Lou is not just an aberration; he is a pattern. As he slips into the night with thoughts of scalable business plans and amorality, it becomes evident that his rise is not singular but scalable.
Even more grotesque is the feeling of resolution about the entire success by the end. The city welcomes him; the media industry opens its doors for him, and we, as an audience, are left grappling with that discomfort.
It is the kind of reflection that stays with you long after the credits roll, especially if you happen to be one of those poor souls who spend time analyzing media and culture with a critical lens. Lou is less character and a symptom of a bigger sickness, a system that rewards hunger over humanity and image over ethics. In this way, Nightcrawler lingers like an evil spirit, forcing us to think not merely about the monsters on screen but about the screens that created them.
References
- Andrejevic, M. (2002). The Work of Being Watched: Interactive Media and the Exploitation of Self-Disclosure. Critical Studies in Media Communication, 19(2), 230–248.
- Butler, J. (2004). Precarious Life: The Powers of Mourning and Violence. Verso.

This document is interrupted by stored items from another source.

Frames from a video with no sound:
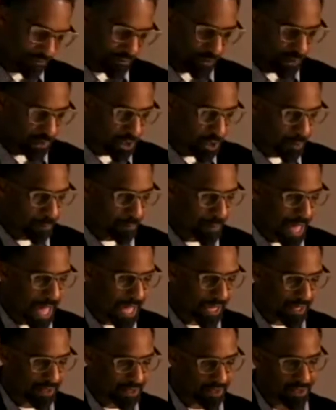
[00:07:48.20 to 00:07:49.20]
we look
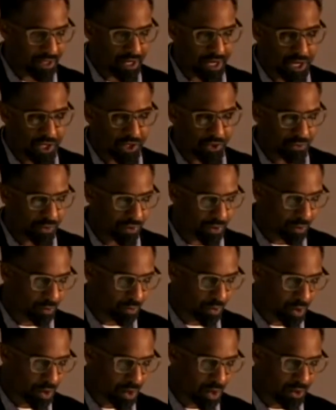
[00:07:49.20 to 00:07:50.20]
back into the history of the
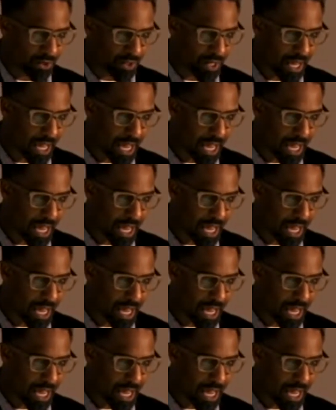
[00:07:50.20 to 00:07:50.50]
world,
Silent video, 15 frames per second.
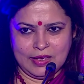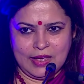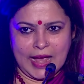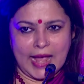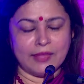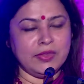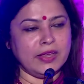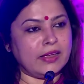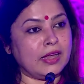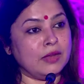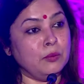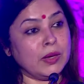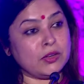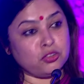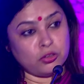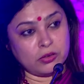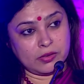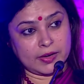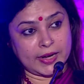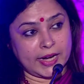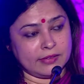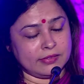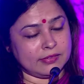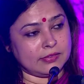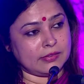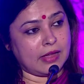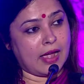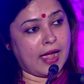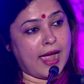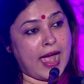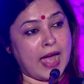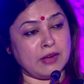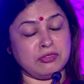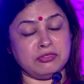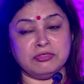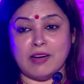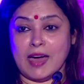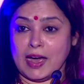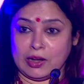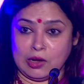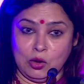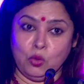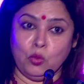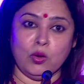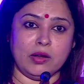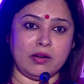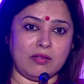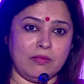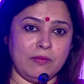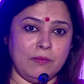And the conviction rates are far lower.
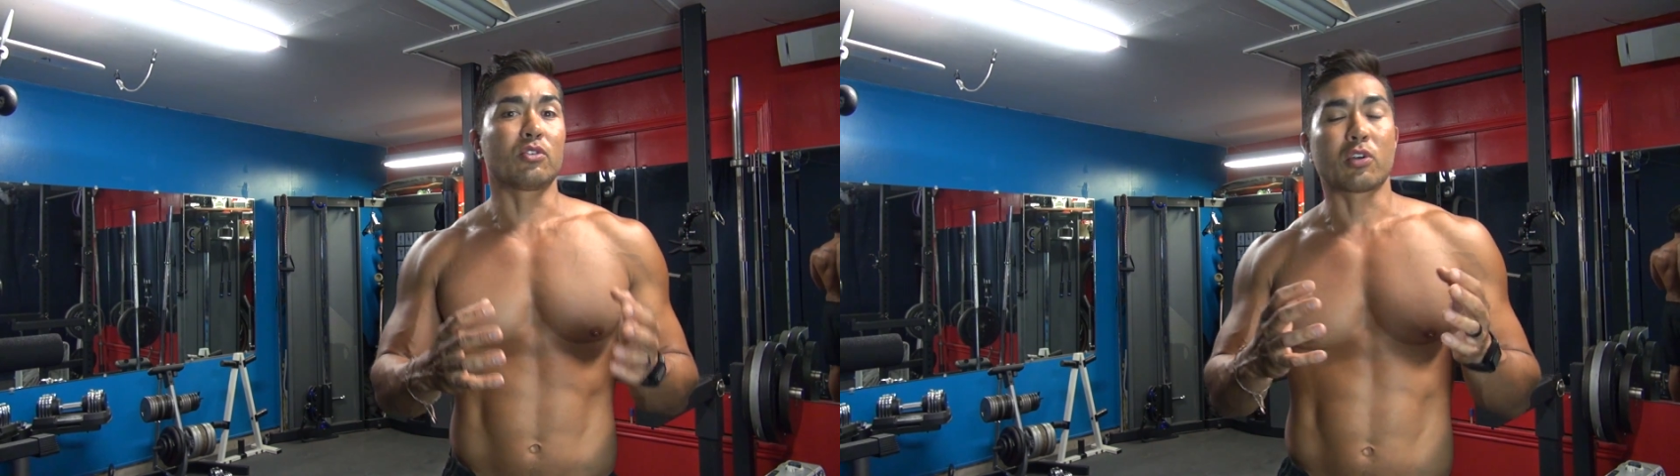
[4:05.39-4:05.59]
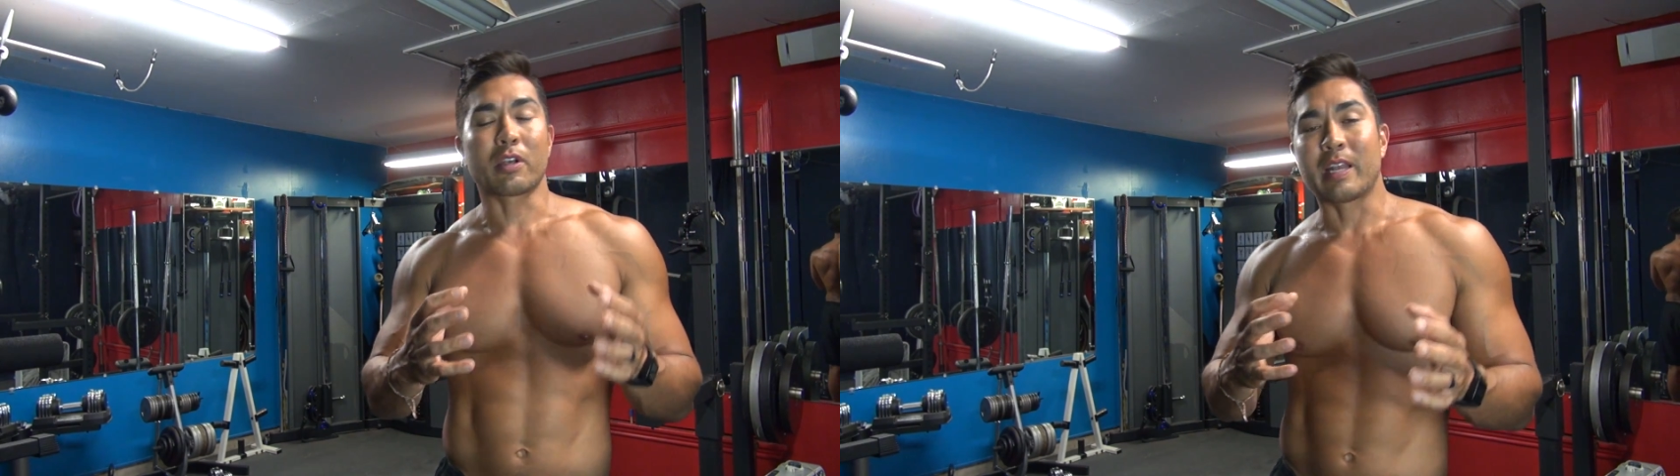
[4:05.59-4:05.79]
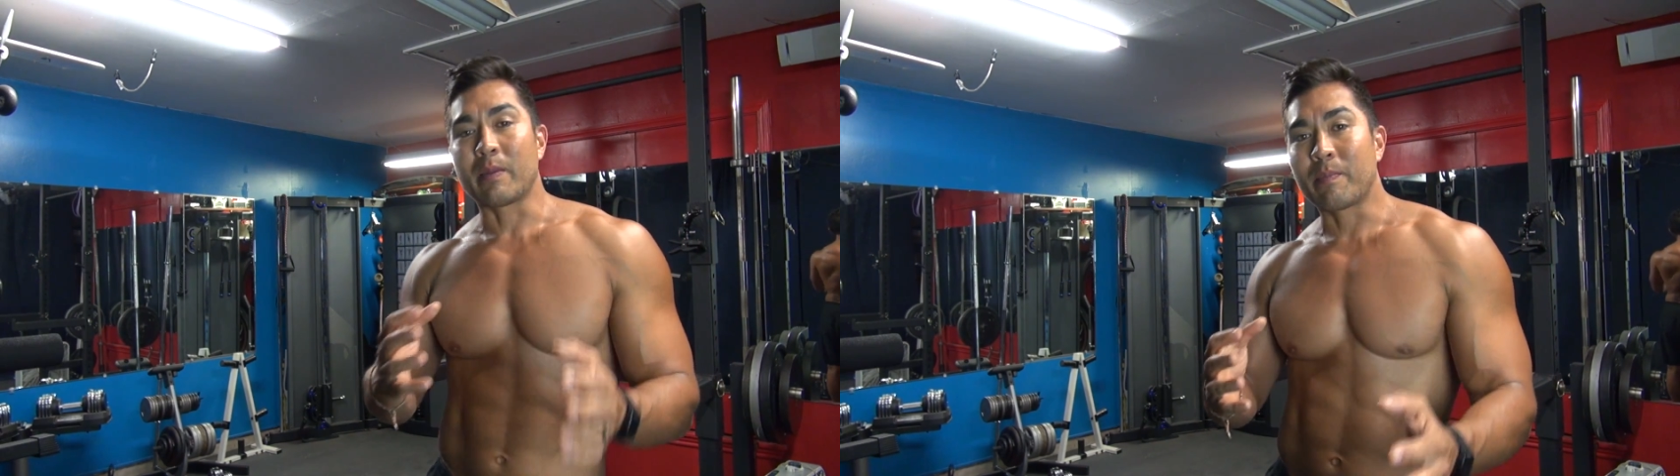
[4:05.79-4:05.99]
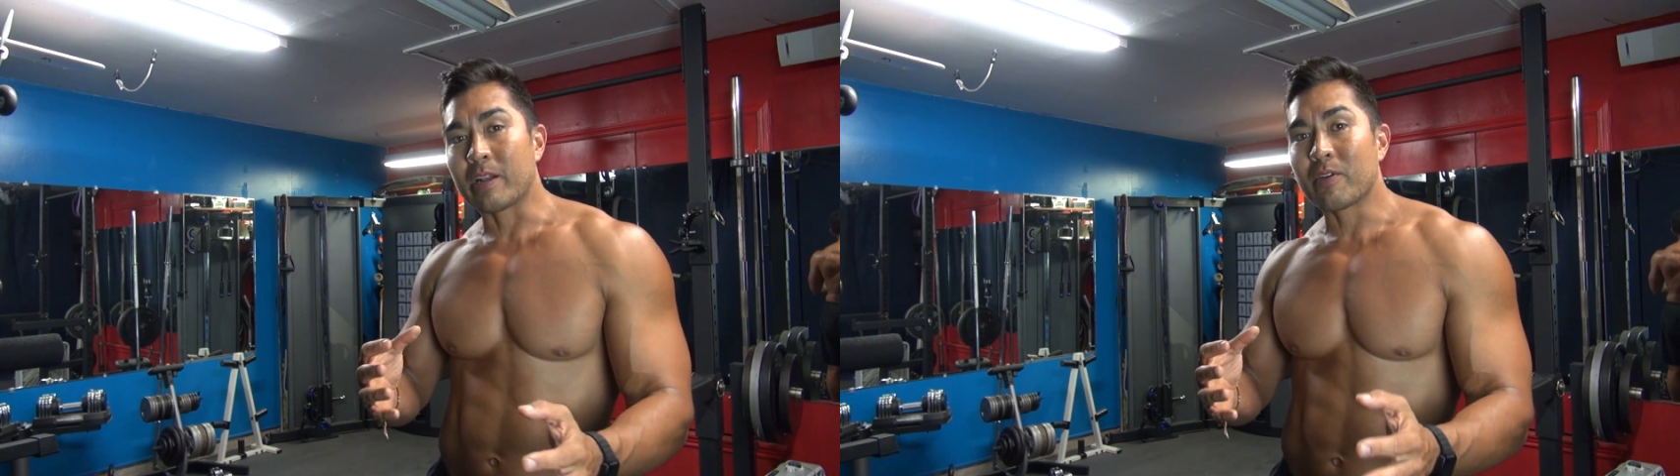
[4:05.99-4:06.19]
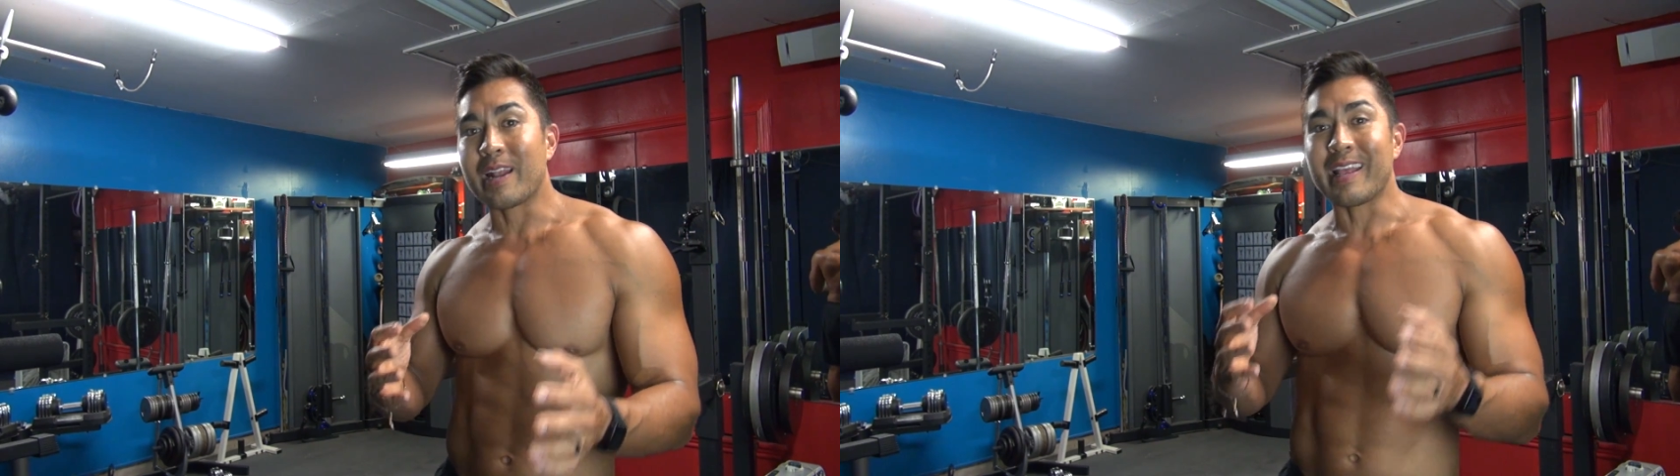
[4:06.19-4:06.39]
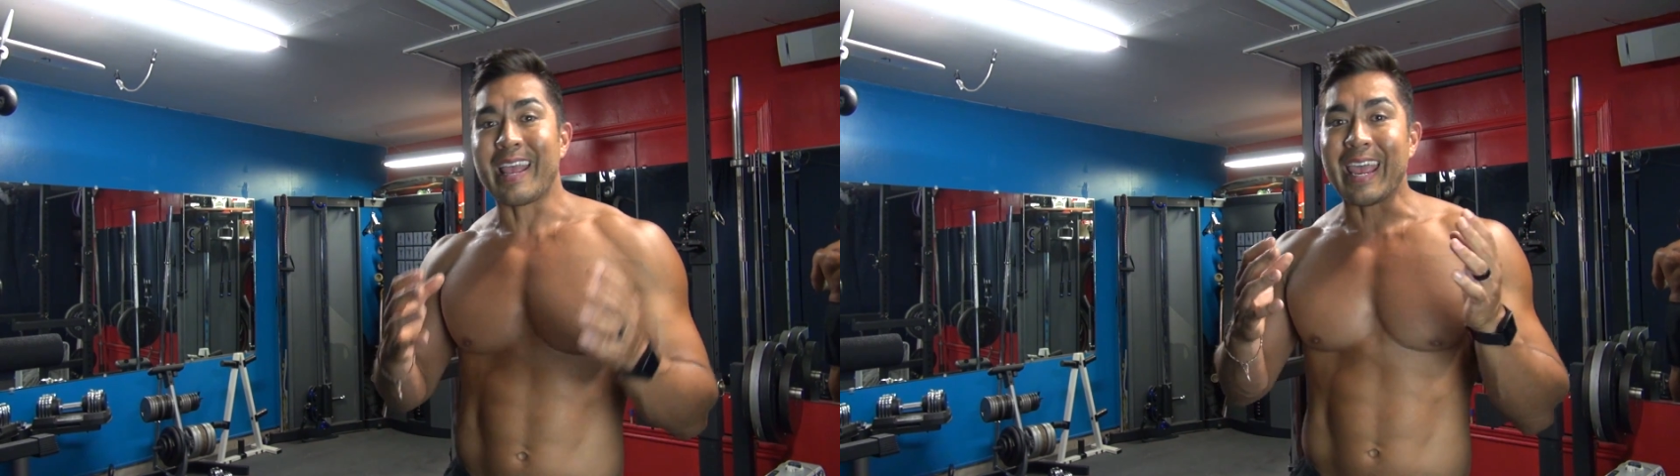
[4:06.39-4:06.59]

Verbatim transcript: you start getting better at it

- Corner, J. (2002). Performing the Real: Documentary Diversions. Television & New Media, 3(3), 255–269.
- Couldry, N. (2008). Reality TV, or the Secret Theater of Neoliberalism. The Review of Education, Pedagogy, and Cultural Studies, 30(1), 3–13.
- Kellner, D. (2003). Media Spectacle and the Crisis of Democracy: Terrorism, War, and Election Battles. Paradigm Publishers.
- Kember, S., & Zylinska, J. (2012). Life After New Media: Mediation as a Vital Process. MIT Press.
- McLuhan, M. (1994). Understanding Media: The Extensions of Man. MIT Press. (Original work published 1964)
- Silverstone, R. (2007). Media and Morality: On the Rise of the Mediapolis. Polity Press.
There’s something darkly ironic about a compulsively watchable film about a man who makes compulsively watchable films.
Right? It’s almost like “Nightcrawler” is daring us to look away, and we don’t. That’s the mirror Gilroy holds up to us: we can’t stop watching someone who relies on people not to stop watching. It’s pretty wild (and deeply disturbing) when you think about it.